Diese Wertvorstellungen wie Verantwortungsbewußtsein, Hilfsbereitschaft und Respekt hat der tiefgläubige Christ auch seinen Spieler versucht nahezubringen. Auch in dieser Hinsicht unterscheidet er sich von der ansonsten üblichen "Gewinne um jeden Preis"-Mentalität im Profisport.

All das hat zu seinem Ansehen beigetragen, das kaum höher sein könnte.

Und diese Wesenszüge sind auch Grund für die überwältigende Anteilnahme gewesen, die er erfahren hat, als im Dezember 2005 sein 18-jähriger Sohn James Selbstmord begang.

Und umso mehr haben sich all diese Menschen mit Dungy gefreut, als er gut ein Jahr später den Superbowl gewann.

Die andere Seite seines christlichen Glaubens ist aber, auch das sollte man nicht vergessen, dass er Mitglied des Indiana Family Institute ist, eine konservative Organization die offen gegen die Homoehe kämpft.

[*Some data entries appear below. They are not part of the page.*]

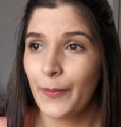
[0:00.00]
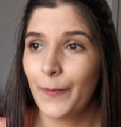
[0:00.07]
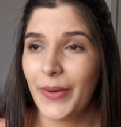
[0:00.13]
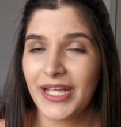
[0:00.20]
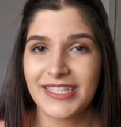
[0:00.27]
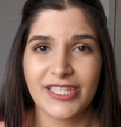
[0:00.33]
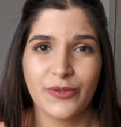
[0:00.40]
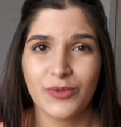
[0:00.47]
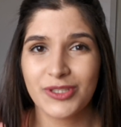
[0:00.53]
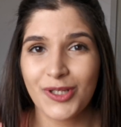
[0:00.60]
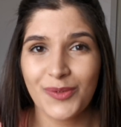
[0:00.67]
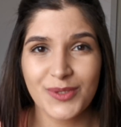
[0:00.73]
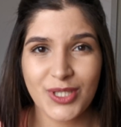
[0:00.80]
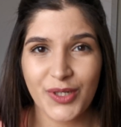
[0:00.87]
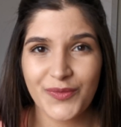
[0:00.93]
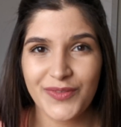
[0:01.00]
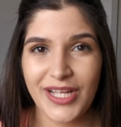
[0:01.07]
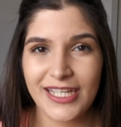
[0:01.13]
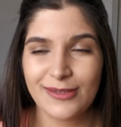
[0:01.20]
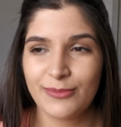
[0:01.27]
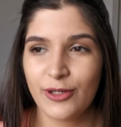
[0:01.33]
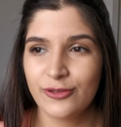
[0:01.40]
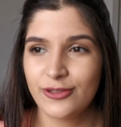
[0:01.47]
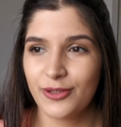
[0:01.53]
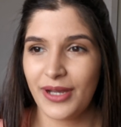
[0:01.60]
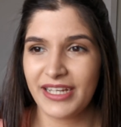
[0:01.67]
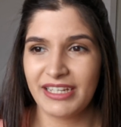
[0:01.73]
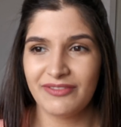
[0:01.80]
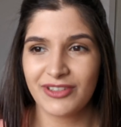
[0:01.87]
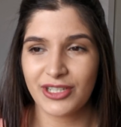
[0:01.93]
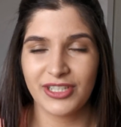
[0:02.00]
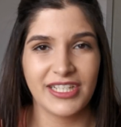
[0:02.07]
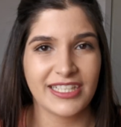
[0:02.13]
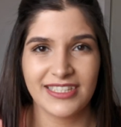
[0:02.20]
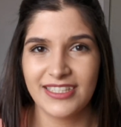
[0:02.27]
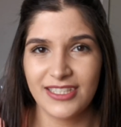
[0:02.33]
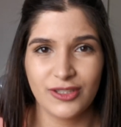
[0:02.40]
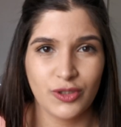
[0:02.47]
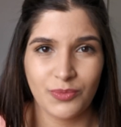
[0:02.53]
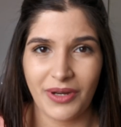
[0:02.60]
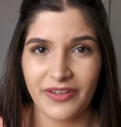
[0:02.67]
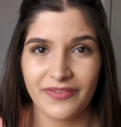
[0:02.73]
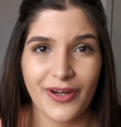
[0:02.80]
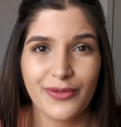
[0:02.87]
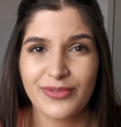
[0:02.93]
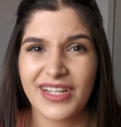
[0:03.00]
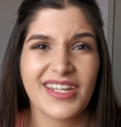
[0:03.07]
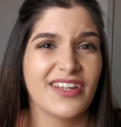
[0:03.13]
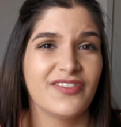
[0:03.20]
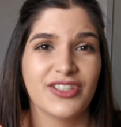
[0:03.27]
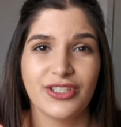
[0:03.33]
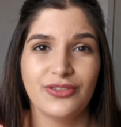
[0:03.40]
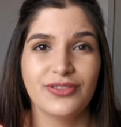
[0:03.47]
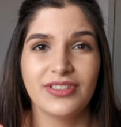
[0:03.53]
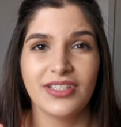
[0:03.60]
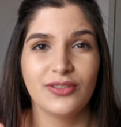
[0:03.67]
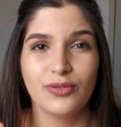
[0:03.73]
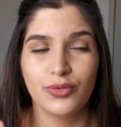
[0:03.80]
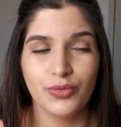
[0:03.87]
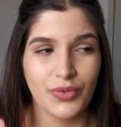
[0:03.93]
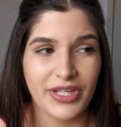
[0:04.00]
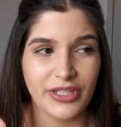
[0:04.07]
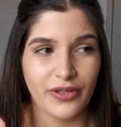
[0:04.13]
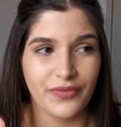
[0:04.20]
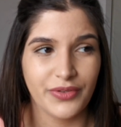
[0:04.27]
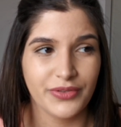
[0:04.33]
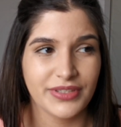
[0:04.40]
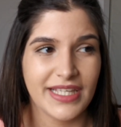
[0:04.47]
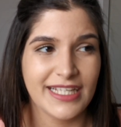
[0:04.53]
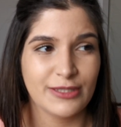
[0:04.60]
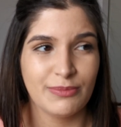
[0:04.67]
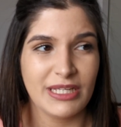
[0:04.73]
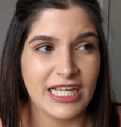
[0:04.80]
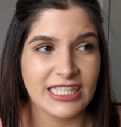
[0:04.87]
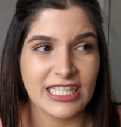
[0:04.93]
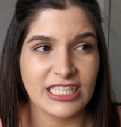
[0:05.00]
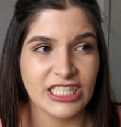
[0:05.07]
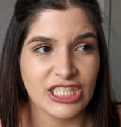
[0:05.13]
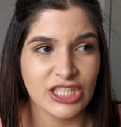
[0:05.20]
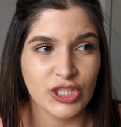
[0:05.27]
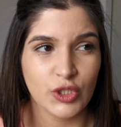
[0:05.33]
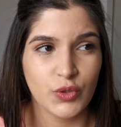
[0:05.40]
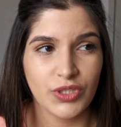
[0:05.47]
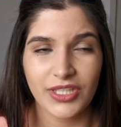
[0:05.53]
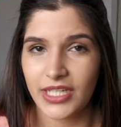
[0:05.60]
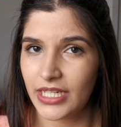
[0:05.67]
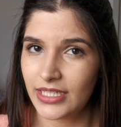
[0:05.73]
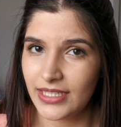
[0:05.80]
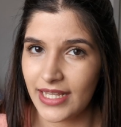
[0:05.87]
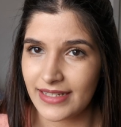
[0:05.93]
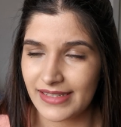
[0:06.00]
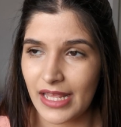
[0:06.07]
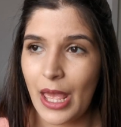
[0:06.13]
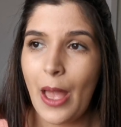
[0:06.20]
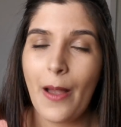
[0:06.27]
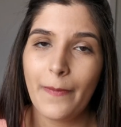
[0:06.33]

But it was always on flight mode, so I never connected it to my phone. I never used it to do any of those things because I just couldn't care less.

Doch Schwächen gehören bekanntlich zum menschlichen Dasein dazu.

Keine Frage: Er ist kein Heiliger, er ist auch nicht der einzige "gute" Mensch im Sportbusiness. Er muss und darf nicht glorifiziert werden.

Aber auch trotz seiner Schwächen wird dem Football, dem Sport allgemein, von nun an mehr als nur ein guter Headcoach fehlen.